** The problem **
The required answer is the run of lines from the one holding "Frames from a" to the end of the data below, copied exactly and free of pictures.

** Data listing **
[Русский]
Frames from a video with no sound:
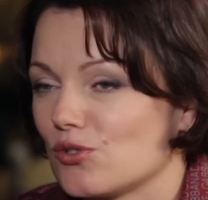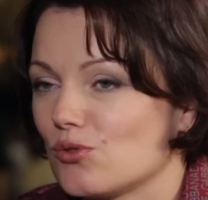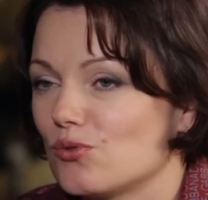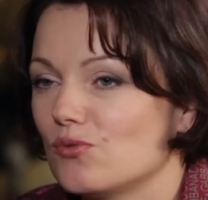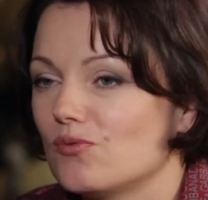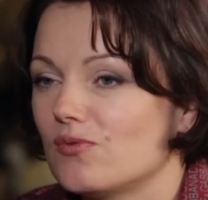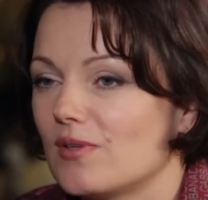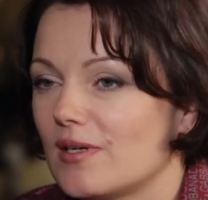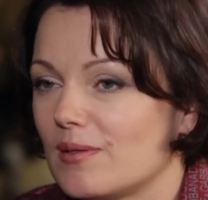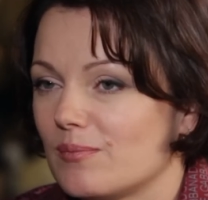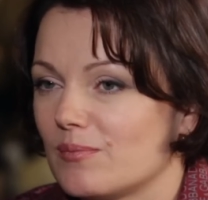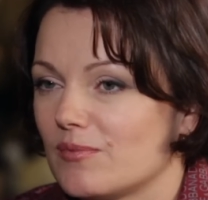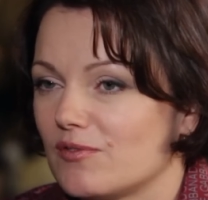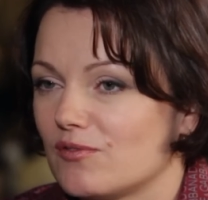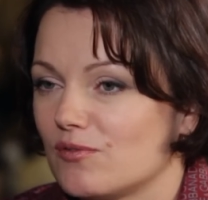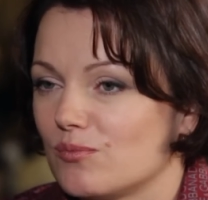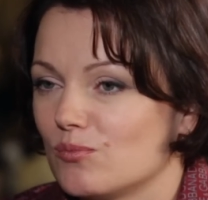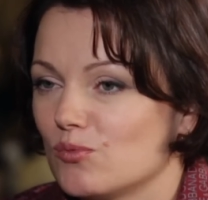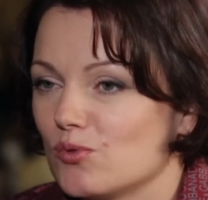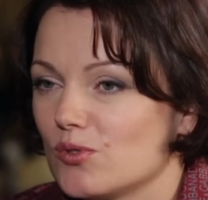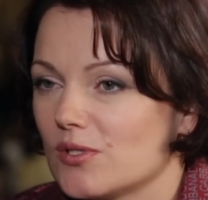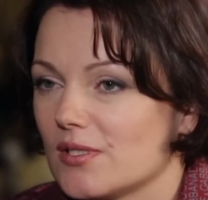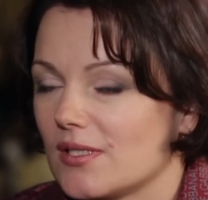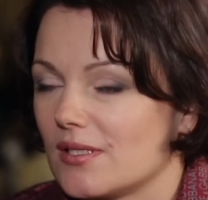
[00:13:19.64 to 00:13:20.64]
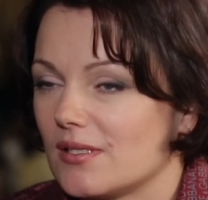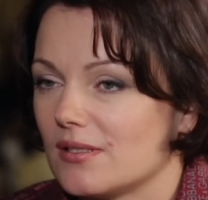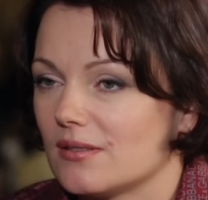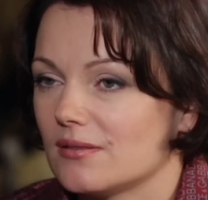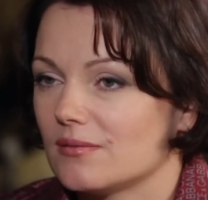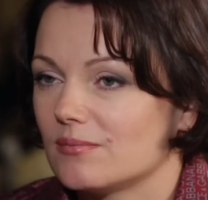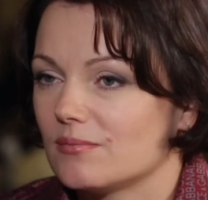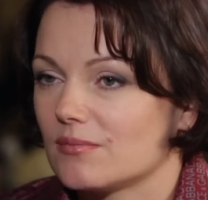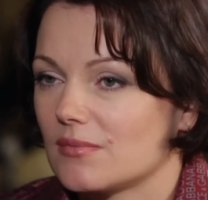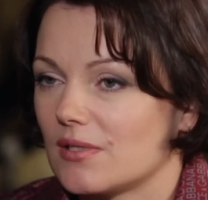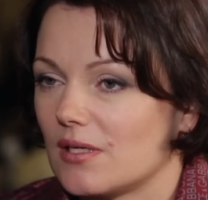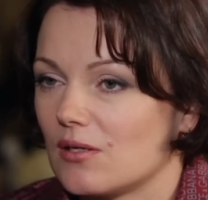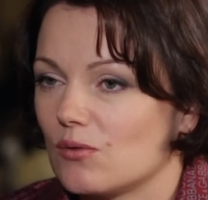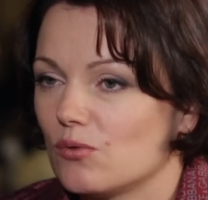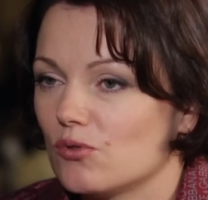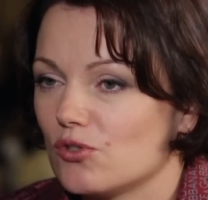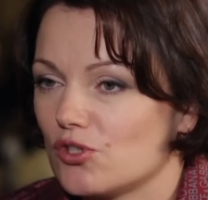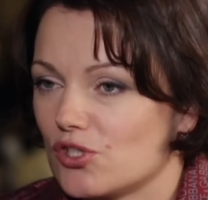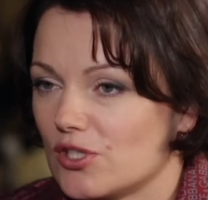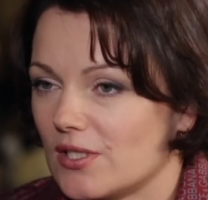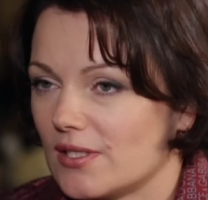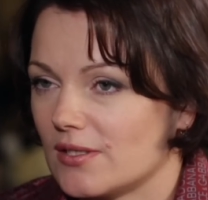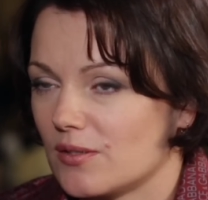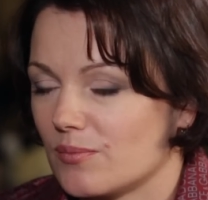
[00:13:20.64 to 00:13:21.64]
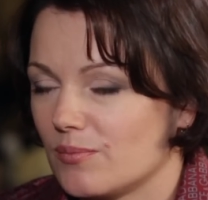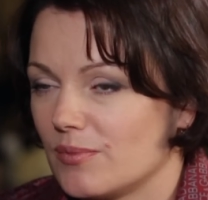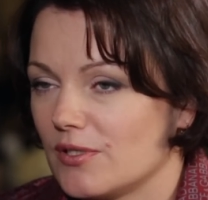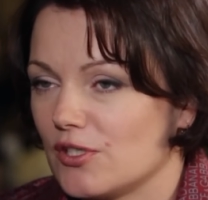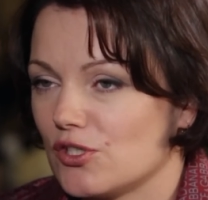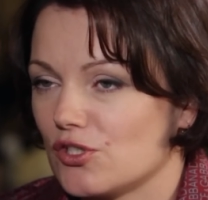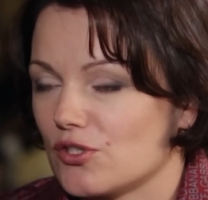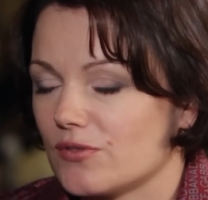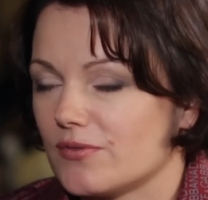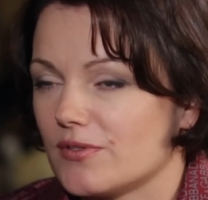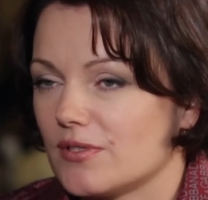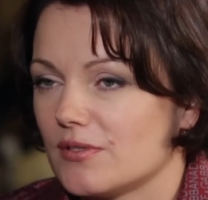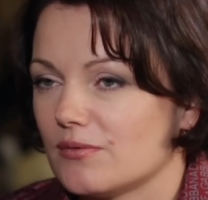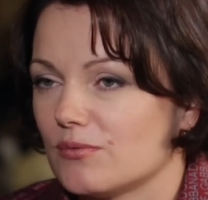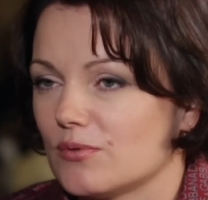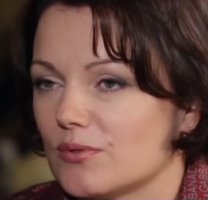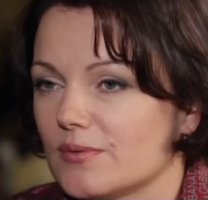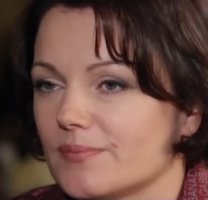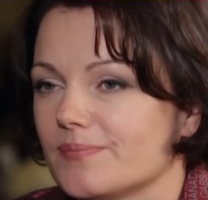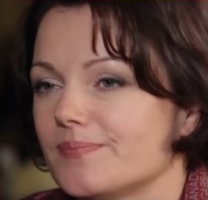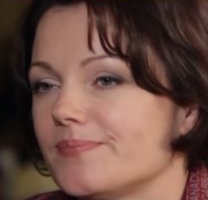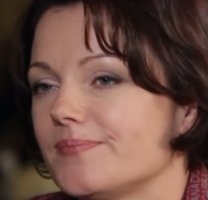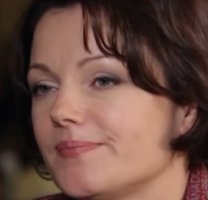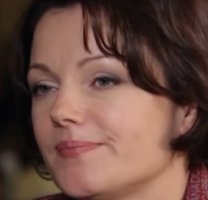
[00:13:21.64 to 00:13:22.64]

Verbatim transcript: а что вам в музыке, какой жанр ближе всего?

** Response to this exercise **
Frames from a video with no sound:
[00:13:19.64 to 00:13:20.64]
[00:13:20.64 to 00:13:21.64]
[00:13:21.64 to 00:13:22.64]

Verbatim transcript: а что вам в музыке, какой жанр ближе всего?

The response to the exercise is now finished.